Au regard de ces paramètres présidant à l'organisation d'une élection présidentielle, le concours complaisant d'un Etat qui offre non seulement ses infrastructures (locaux tenant lieu de bureaux de vote, etc.), mais, pire, qui livre à un parti ses listes électorales officielles établies en vue de la participation des citoyens français aux seules élections aux organes décisionnaires répertoriés (à savoir, principalement, l'Assemblée nationale, les conseils régionaux, généraux et municipaux, le Président de la République) constitue une forfaiture si considérable qu'hormis l'essayiste Philippe de Saint Robert ou la dirigeante du parti démocrate-chrétien, elle ne semble pas choquer grand-monde.
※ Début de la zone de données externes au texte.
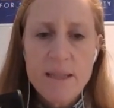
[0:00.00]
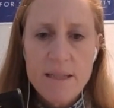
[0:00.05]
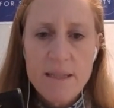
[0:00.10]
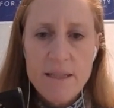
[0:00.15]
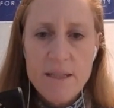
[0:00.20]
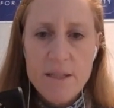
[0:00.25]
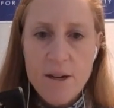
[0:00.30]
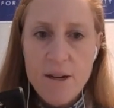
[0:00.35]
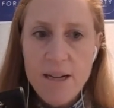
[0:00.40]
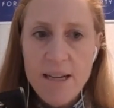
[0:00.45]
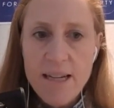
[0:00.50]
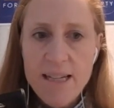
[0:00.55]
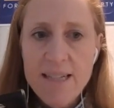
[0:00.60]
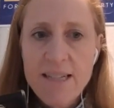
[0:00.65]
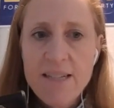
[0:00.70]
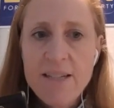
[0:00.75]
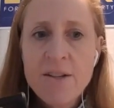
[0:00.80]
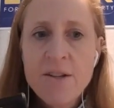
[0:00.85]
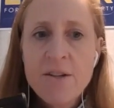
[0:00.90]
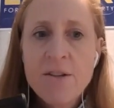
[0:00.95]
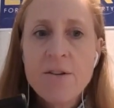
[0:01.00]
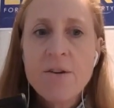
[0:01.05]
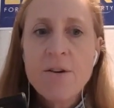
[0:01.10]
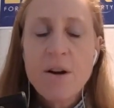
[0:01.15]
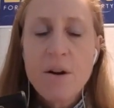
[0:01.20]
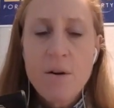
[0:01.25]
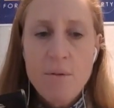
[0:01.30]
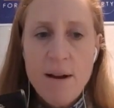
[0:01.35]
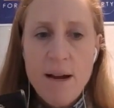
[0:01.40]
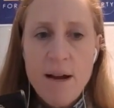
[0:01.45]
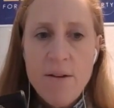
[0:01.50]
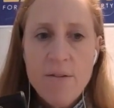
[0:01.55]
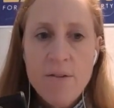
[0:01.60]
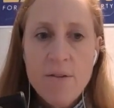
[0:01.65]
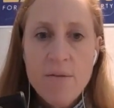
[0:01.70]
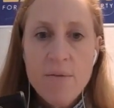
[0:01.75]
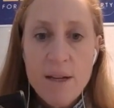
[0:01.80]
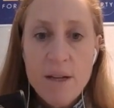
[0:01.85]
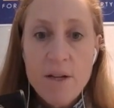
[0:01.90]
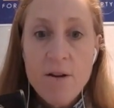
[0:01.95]
that started around
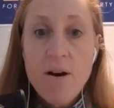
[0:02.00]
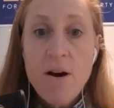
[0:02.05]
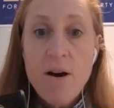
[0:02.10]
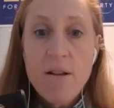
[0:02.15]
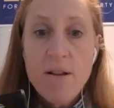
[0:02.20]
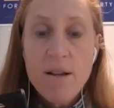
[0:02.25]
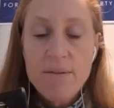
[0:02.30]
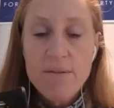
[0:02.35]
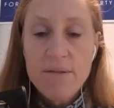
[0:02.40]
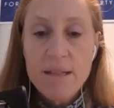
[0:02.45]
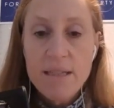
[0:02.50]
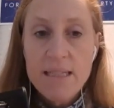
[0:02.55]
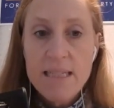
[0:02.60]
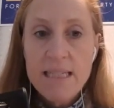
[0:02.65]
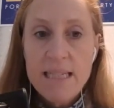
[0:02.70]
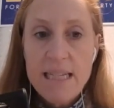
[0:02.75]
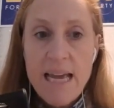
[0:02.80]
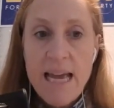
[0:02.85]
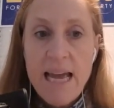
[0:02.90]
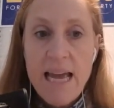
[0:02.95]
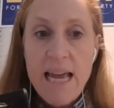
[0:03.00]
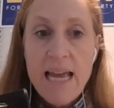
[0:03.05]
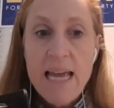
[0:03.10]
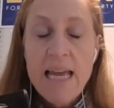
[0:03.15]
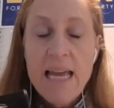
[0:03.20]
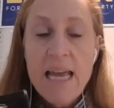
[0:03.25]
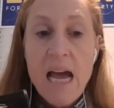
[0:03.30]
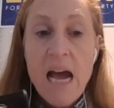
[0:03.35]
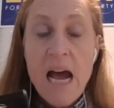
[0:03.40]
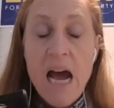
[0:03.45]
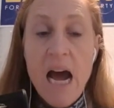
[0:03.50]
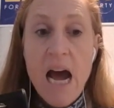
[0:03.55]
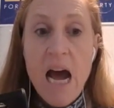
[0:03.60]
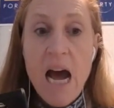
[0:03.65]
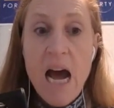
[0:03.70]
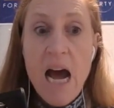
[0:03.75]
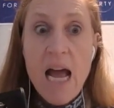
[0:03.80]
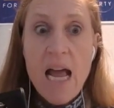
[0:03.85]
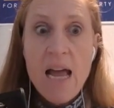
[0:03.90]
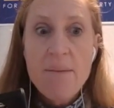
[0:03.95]
the recall of the DA,
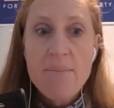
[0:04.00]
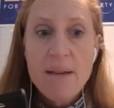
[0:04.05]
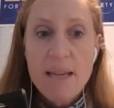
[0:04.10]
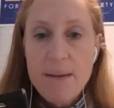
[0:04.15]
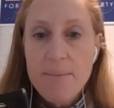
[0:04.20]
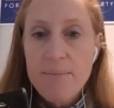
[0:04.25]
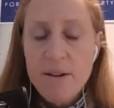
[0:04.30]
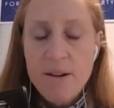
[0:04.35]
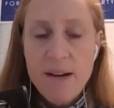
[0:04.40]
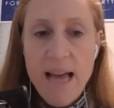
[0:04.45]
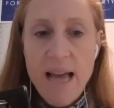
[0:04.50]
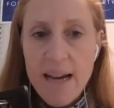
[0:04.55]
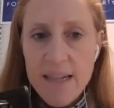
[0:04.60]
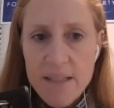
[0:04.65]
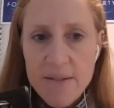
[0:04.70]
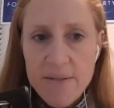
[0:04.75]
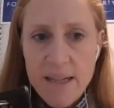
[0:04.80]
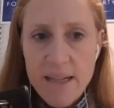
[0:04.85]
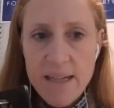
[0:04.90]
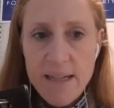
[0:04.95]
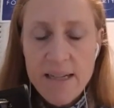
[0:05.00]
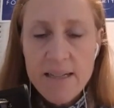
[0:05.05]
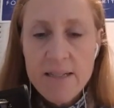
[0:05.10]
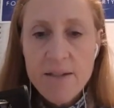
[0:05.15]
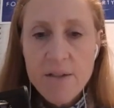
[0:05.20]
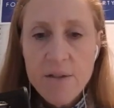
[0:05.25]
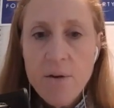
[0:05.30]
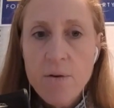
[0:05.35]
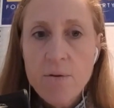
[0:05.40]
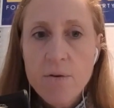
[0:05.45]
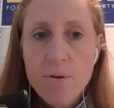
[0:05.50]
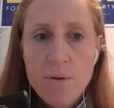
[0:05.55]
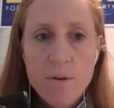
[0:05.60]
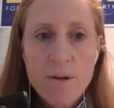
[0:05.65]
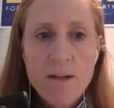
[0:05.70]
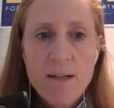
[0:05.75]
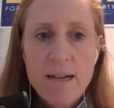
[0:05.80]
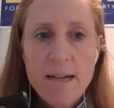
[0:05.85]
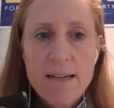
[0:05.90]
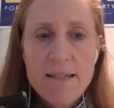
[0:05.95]
I became very activated as a local
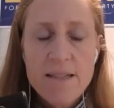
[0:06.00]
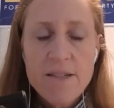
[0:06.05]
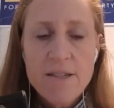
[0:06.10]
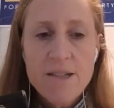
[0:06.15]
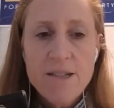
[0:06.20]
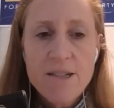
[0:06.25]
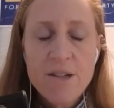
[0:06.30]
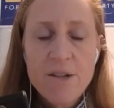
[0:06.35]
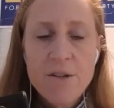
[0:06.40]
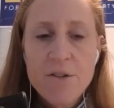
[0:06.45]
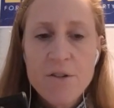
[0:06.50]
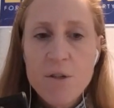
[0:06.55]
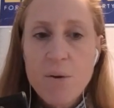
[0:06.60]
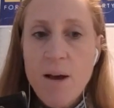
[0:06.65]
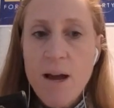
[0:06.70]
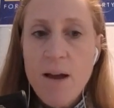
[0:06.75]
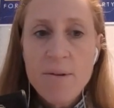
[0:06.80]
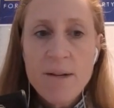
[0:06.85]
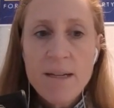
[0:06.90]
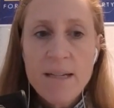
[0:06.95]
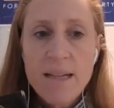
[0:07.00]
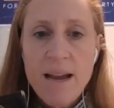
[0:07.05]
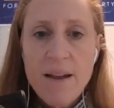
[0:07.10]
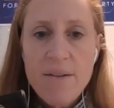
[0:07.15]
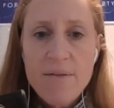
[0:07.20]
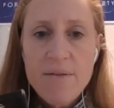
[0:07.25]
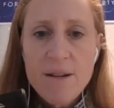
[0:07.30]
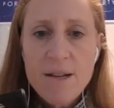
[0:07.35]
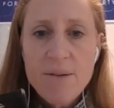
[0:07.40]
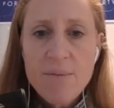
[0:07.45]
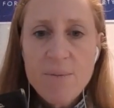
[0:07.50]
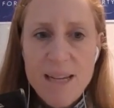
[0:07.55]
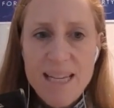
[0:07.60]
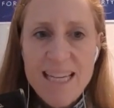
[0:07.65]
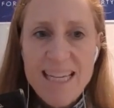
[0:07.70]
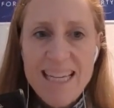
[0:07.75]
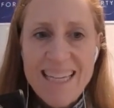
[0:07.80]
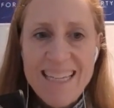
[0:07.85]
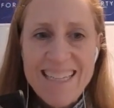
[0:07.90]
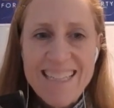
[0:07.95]
organizer. So I went every
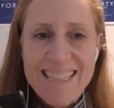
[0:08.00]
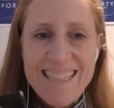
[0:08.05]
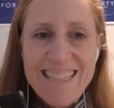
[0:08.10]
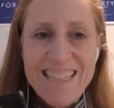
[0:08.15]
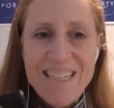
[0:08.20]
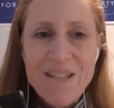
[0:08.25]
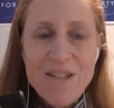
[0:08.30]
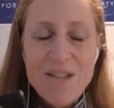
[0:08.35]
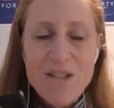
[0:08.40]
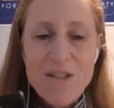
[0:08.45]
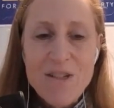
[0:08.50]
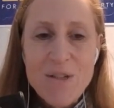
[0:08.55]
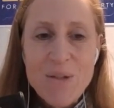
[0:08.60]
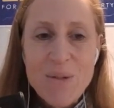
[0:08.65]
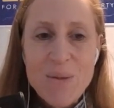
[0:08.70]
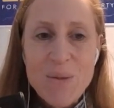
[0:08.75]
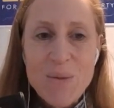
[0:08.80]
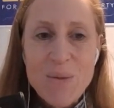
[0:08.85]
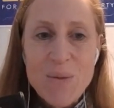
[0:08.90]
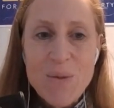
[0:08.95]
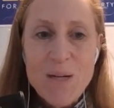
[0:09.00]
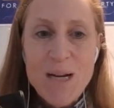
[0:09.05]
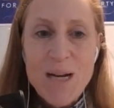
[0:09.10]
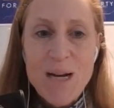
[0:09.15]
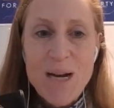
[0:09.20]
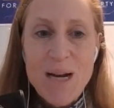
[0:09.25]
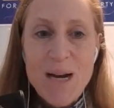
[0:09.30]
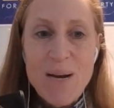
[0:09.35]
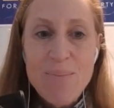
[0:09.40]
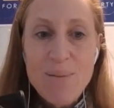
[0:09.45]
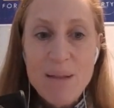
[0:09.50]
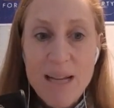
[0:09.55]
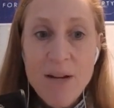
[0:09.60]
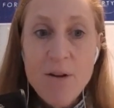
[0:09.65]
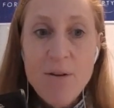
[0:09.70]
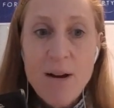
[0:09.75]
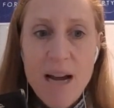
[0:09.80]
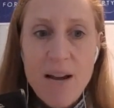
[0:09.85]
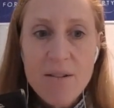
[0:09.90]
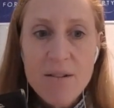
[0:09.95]
weekend to a
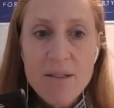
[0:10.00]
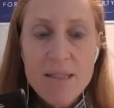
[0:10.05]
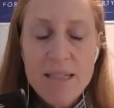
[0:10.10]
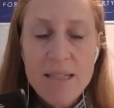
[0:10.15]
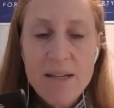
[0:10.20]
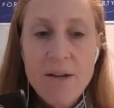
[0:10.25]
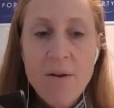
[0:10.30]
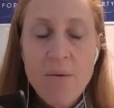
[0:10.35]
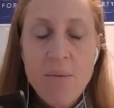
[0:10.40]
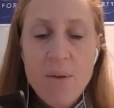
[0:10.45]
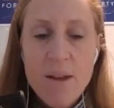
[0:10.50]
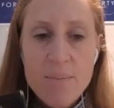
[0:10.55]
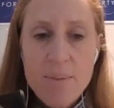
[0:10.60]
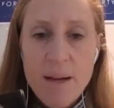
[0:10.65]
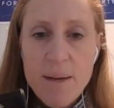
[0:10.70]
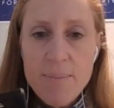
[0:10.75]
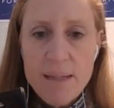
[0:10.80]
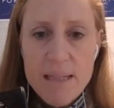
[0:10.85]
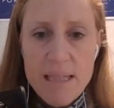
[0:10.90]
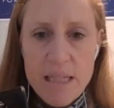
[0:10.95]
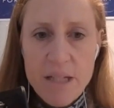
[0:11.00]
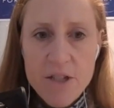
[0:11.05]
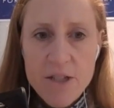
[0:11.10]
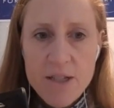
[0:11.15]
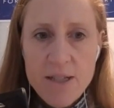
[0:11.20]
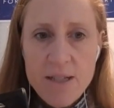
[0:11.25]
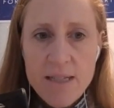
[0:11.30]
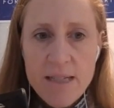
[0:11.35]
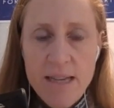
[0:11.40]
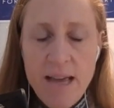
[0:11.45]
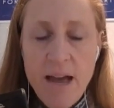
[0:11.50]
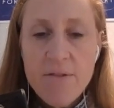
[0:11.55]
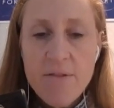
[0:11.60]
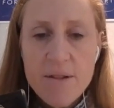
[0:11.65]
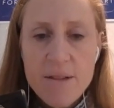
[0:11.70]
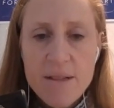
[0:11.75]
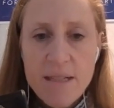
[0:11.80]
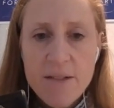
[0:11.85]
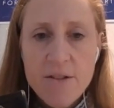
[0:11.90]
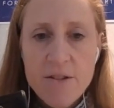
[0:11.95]
playground with my petition to
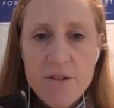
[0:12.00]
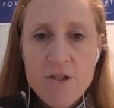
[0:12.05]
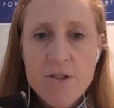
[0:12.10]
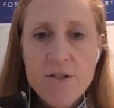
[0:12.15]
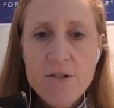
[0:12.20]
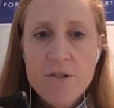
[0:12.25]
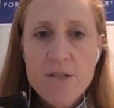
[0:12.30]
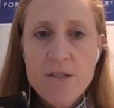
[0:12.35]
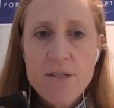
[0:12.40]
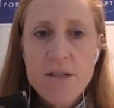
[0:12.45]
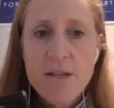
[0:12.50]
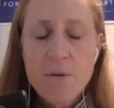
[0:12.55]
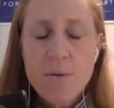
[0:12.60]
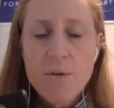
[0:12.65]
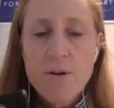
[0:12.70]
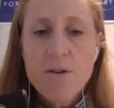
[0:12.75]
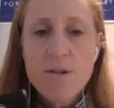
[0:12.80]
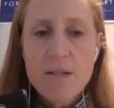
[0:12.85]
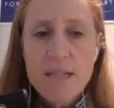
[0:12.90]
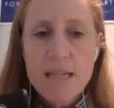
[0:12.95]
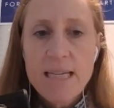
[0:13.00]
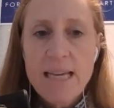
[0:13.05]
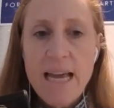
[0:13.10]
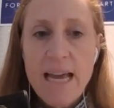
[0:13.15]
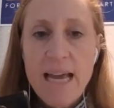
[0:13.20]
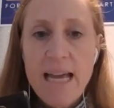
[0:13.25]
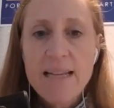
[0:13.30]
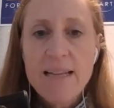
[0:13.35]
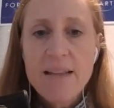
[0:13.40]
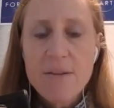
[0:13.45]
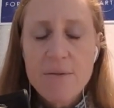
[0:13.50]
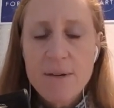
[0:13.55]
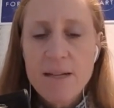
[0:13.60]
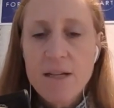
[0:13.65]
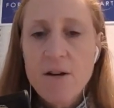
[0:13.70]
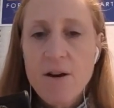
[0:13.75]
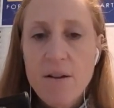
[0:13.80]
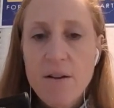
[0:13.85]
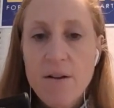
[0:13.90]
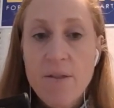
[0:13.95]
gather signatures in order to get the
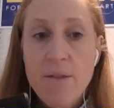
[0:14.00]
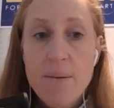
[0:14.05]
recall on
Le PS pouvait bien ouvrir au tout-venant sa consultation (laquelle pouvait en outre demeurer consultative), l'Etat n'avait ni le droit, ni le devoir de lui prêter son concours. Peu importe à cet égard que les listes émargées soient ensuite brûlées. Le seul fait de ne pas se déplacer pour prendre part à la désignation de l'individu qui sera investi par le parti socialiste laisse la possibilité d'érection d'une liste a contrario des non-votants, liste qui pourra être considérée comme d'autant plus parlante que les votants, s'ils n'adhérent pas formellement au PS, attestent cependant sur l'honneur qu'ils adhèrent aux valeurs de la gauche. Outre qu'il y aurait beaucoup à redire sur ces prétendues valeurs, leur sens, leur étendue, leur relativité ou leur caractère absolu et universel, on ne prend pas grand risque en prévoyant que ce système momentanément très en vogue connaîtra le destin de toutes les modes. Mais, il ne disparaîtra pas sans s'être auparavant retourné contre lui-même et ses promoteurs. Parmi ceux-ci, déjà certains n'ont plus que leurs larmes pour pleurer, à l'image de Marie-Ségolène et de sa démocratie-nurserie. Le pire est en l'espèce la parfaite sincérité de la femme politique... fra-ter-ni-té...(pour reprendre le mot de Raymond Aron au sujet de Giscard, l'enfer serait-il rempli d'idéalistes qui ne savaient pas que l'Histoire est tragique ?) On ne souhaitera bien évidemment pas ce sort à celle qu'un photographe avait surpris il y a un an dévotement recueillie dans la pénombre d'une chapelle italienne. Mais qu'elle y retourne. Oraison est parfois raison.
[1] cf. Fondation Charles de Gaulle, Charles de Gaulle et la Nation, François-Xavier de Guibert, 2002.